(Stored items)
........

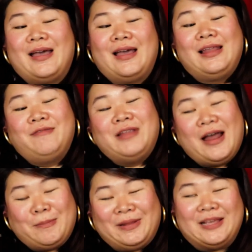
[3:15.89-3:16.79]
I love a
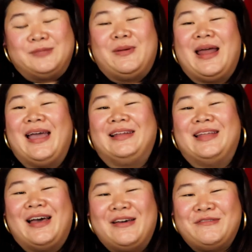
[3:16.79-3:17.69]
lot of plays, but I mm.
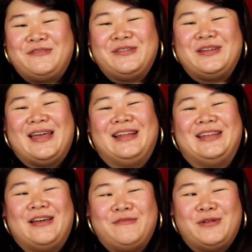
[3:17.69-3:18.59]
love I
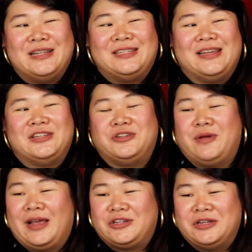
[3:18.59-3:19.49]
love when stage
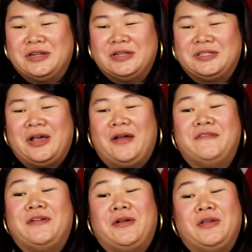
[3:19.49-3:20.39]
directions
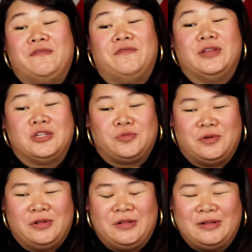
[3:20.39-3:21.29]
are very
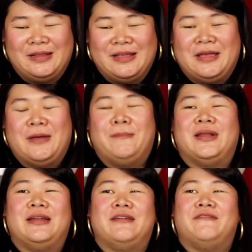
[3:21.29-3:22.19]
visual, mm.
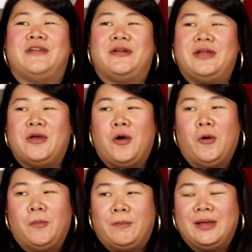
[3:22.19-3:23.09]
but in a very
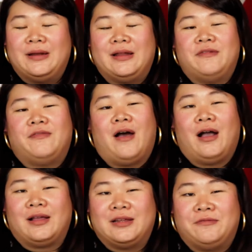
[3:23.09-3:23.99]
open and
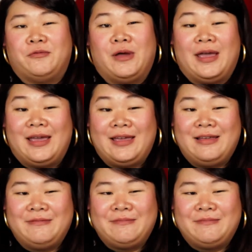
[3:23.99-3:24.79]
evocative way.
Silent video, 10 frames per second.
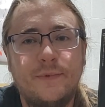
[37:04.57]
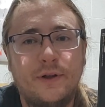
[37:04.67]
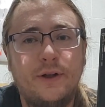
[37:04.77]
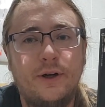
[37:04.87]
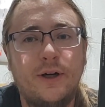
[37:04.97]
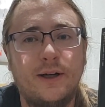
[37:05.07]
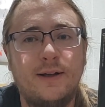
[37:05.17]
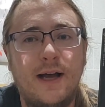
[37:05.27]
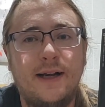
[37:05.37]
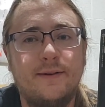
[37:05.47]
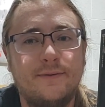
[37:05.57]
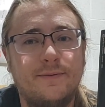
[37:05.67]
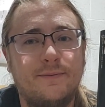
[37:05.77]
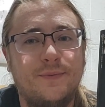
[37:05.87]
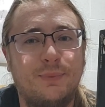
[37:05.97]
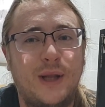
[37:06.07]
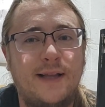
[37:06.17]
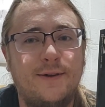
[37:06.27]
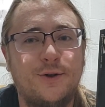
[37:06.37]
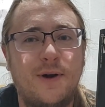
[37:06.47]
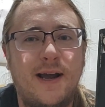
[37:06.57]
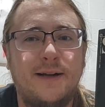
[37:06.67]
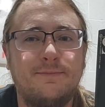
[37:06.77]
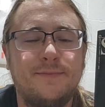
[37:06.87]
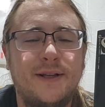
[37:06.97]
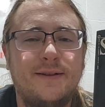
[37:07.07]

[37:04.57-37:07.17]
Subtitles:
You're going to like Blaine the Train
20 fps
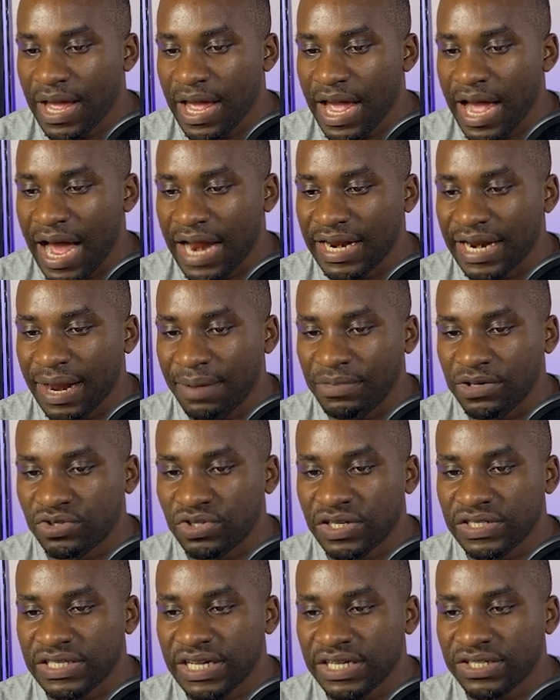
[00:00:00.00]
and then I'm
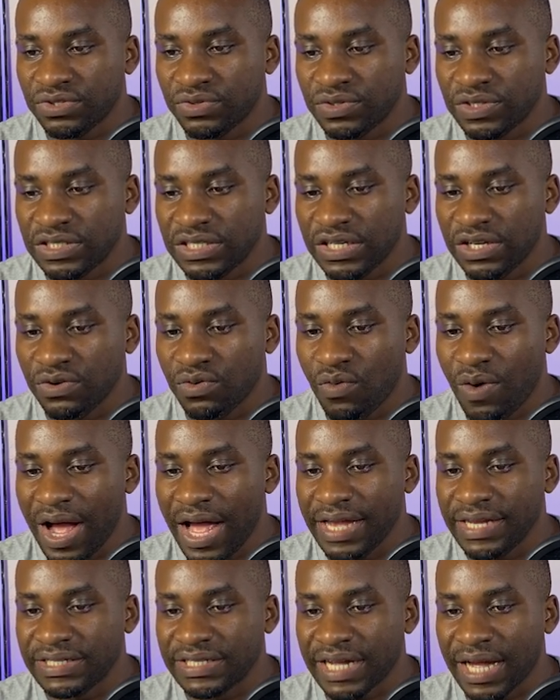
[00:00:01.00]
interested to see why
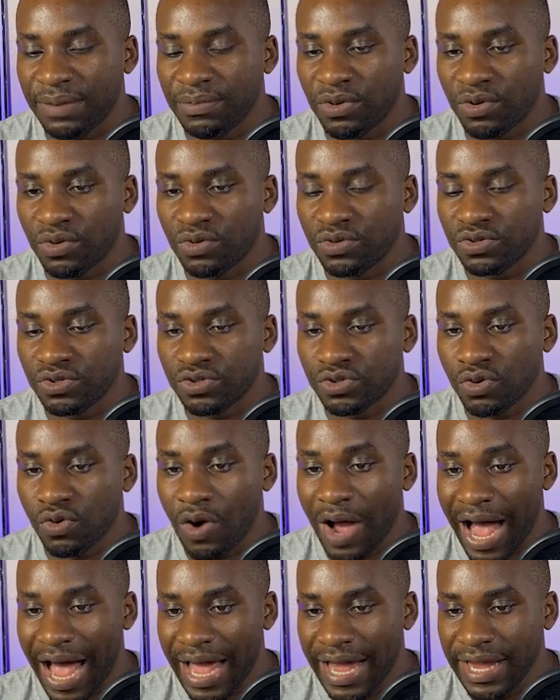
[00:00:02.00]
is Cameroon so
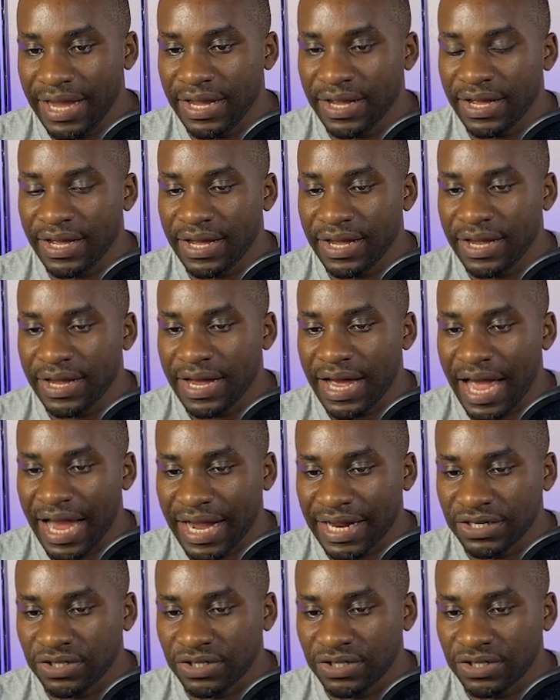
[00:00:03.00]
high, I can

........

EXERCISE GOAL
Please return, without any change, the lines from the line containing "[3:16.79-3:17.69]" through the last line of the entries, dropping the pictures.

EXERCISE OUTPUT
[3:16.79-3:17.69]
lot of plays, but I mm.
[3:17.69-3:18.59]
love I
[3:18.59-3:19.49]
love when stage
[3:19.49-3:20.39]
directions
[3:20.39-3:21.29]
are very
[3:21.29-3:22.19]
visual, mm.
[3:22.19-3:23.09]
but in a very
[3:23.09-3:23.99]
open and
[3:23.99-3:24.79]
evocative way.
Silent video, 10 frames per second.
[37:04.57]
[37:04.67]
[37:04.77]
[37:04.87]
[37:04.97]
[37:05.07]
[37:05.17]
[37:05.27]
[37:05.37]
[37:05.47]
[37:05.57]
[37:05.67]
[37:05.77]
[37:05.87]
[37:05.97]
[37:06.07]
[37:06.17]
[37:06.27]
[37:06.37]
[37:06.47]
[37:06.57]
[37:06.67]
[37:06.77]
[37:06.87]
[37:06.97]
[37:07.07]

[37:04.57-37:07.17]
Subtitles:
You're going to like Blaine the Train
20 fps
[00:00:00.00]
and then I'm
[00:00:01.00]
interested to see why
[00:00:02.00]
is Cameroon so
[00:00:03.00]
high, I can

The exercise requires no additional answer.